On the other hand, there is the second group that strives to deliver a broader capability and benefit to the organisation at the outset. For example, capabilities that can be leveraged to enhance product security, improve customer relationships and provide product movement information and supply chain visibility. Often, senior management is rightly concerned in getting the maximum return for the organization’s significant investment in this area.

Regardless of the starting point, many programs quickly iterate towards the first category as the practical reality of the size of the legislative task alone hits home.

Whilst it is often appropriate for a program to focus in the shorter term on delivering to the hard legislative deadlines, it is unfortunate if this is also done by limiting scope and capability designed into solutions to merely meet these short term needs.
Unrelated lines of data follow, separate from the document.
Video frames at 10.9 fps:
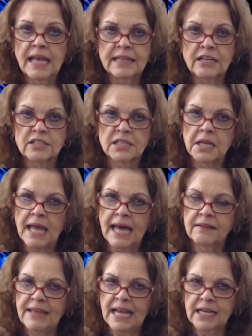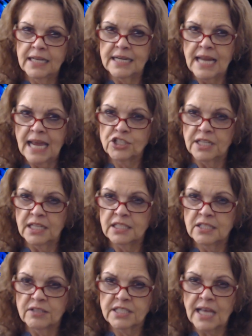There's a lot of that connection.
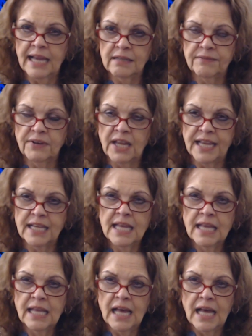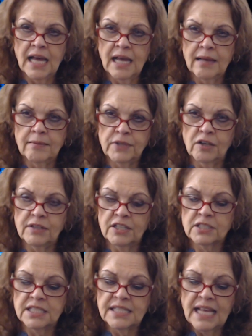So it's kind of like, um, you know,
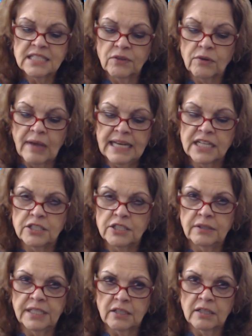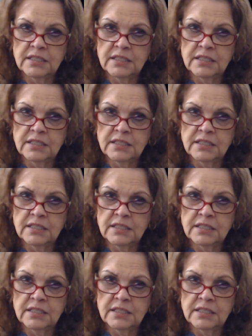there's a sense of gratitude here.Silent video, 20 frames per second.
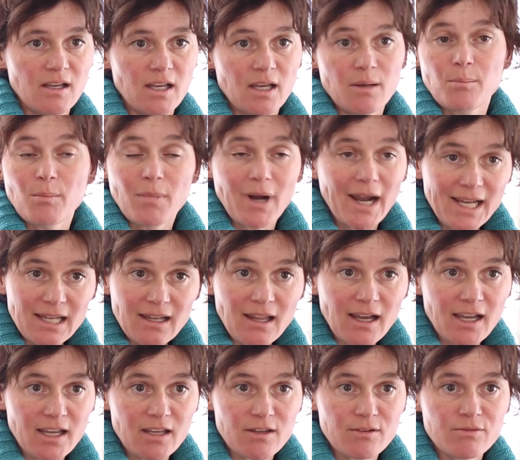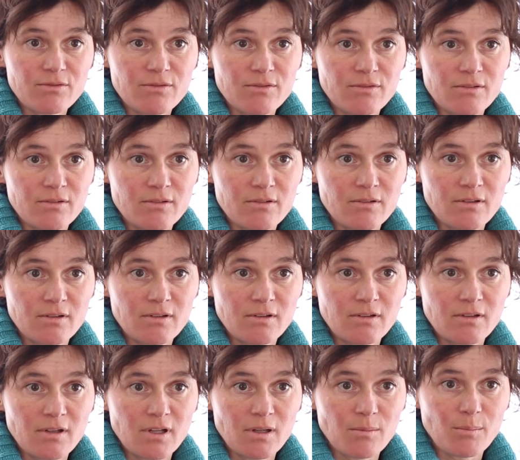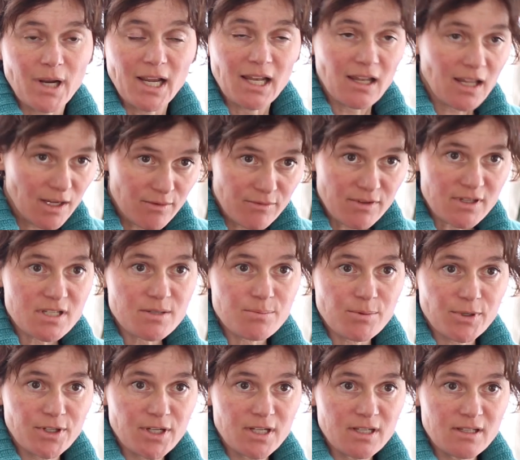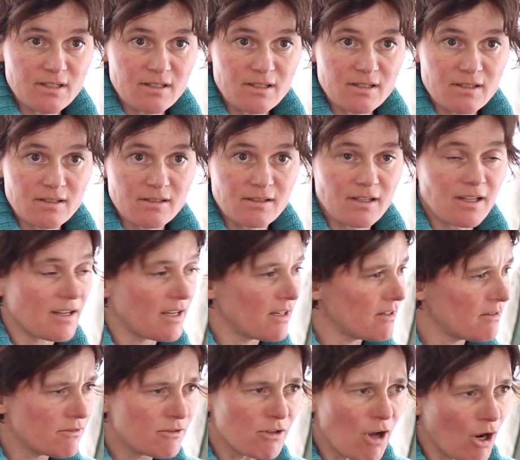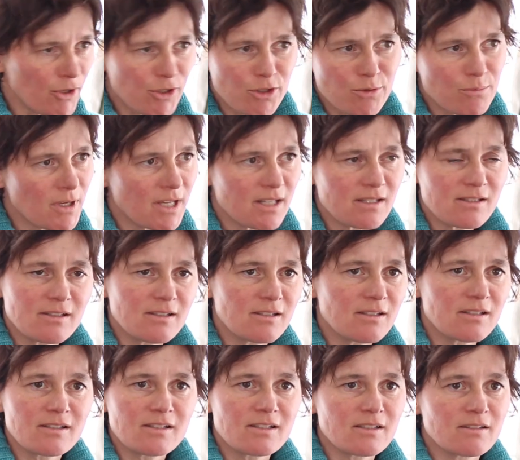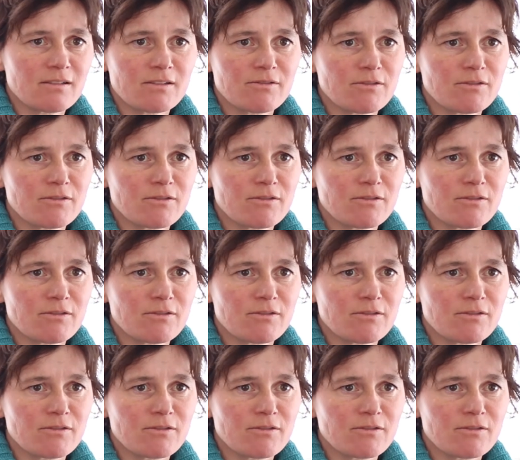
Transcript: And my life experience that I documented untilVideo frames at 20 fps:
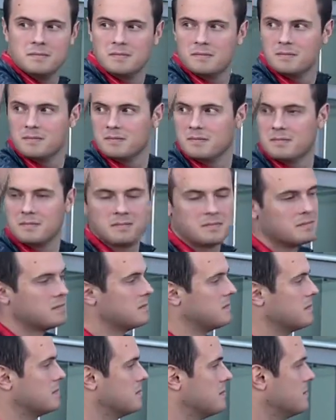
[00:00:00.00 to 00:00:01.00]

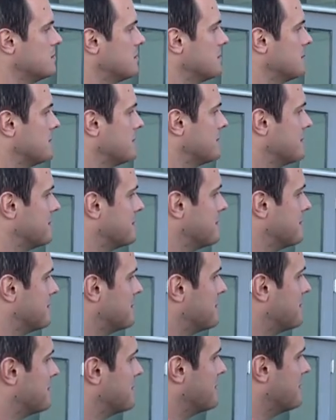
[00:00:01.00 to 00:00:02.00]

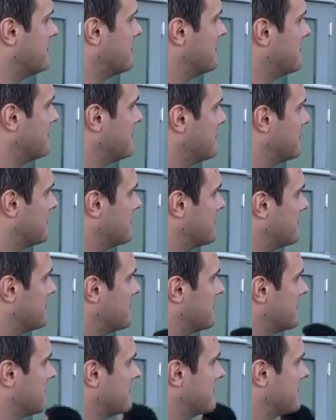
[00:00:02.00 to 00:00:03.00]

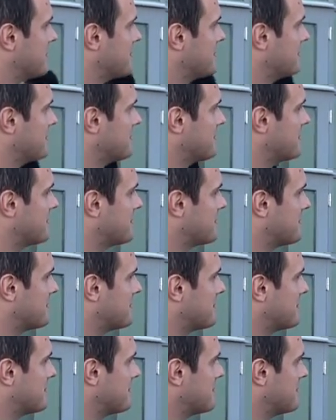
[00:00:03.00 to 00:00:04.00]

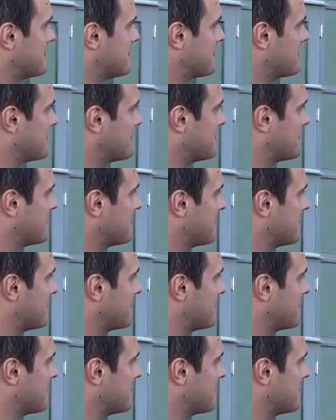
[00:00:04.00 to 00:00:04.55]
This person isn't speaking.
If this is allowed to happen, then reaping the broader future benefits from the solutions may prove to be significantly more difficult than it otherwise might have been.

Therefore, we would recommend putting mechanisms in place to monitor the ability of solutions to properly support the broader solution requirements, even when these are not immediate priorities.

Summary

From all of the above, there are some key learnings that should be borne in mind when defining your serialisation strategy:

  Recognise the significant supply risk and manage it accordingly, establishing senior cross functional governance early.

 Mobilise your regulatory, legal and technical teams to establish effective access to, and interpretation of, the emerging legislative and technical standards.

  Actively interpret the evolving requirements and standards for the organisation using tools such as the ‘Target Response’.

  Establish a programme of activity to build organisational and extended supply chain capability.

 Be realistic about the emerging nature of these capabilities and build in adequate time and resource to effectively test and iterate solutions.

 Design serialisation activities to closely couple related actions to minimise the possibility for errors due to abnormal events.

 Design both the normal processes and the regularly occurring non-standard events to avoid product supply quickly grinding to a halt.

 Ensure cross-functional teams are established to carefully design the interfaces between departmental and organisational boundaries.

 Ensure adequate time is allowed for packaging design changes to be made to accommodate serialisation features required.

  Be cautious about suppliers who have little practical experience in this area.

Pharmaceutical product serialisation is being introduced across the world to prevent fraud and improve patient safety. Achieving this across your company supply chain has the potential to be a costly and complex undertaking however we hope in these series of tips we have covered the key areas to consider. We believe using these ideas when devising your serialisation strategy will reduce your risk and ensure a successful implementation.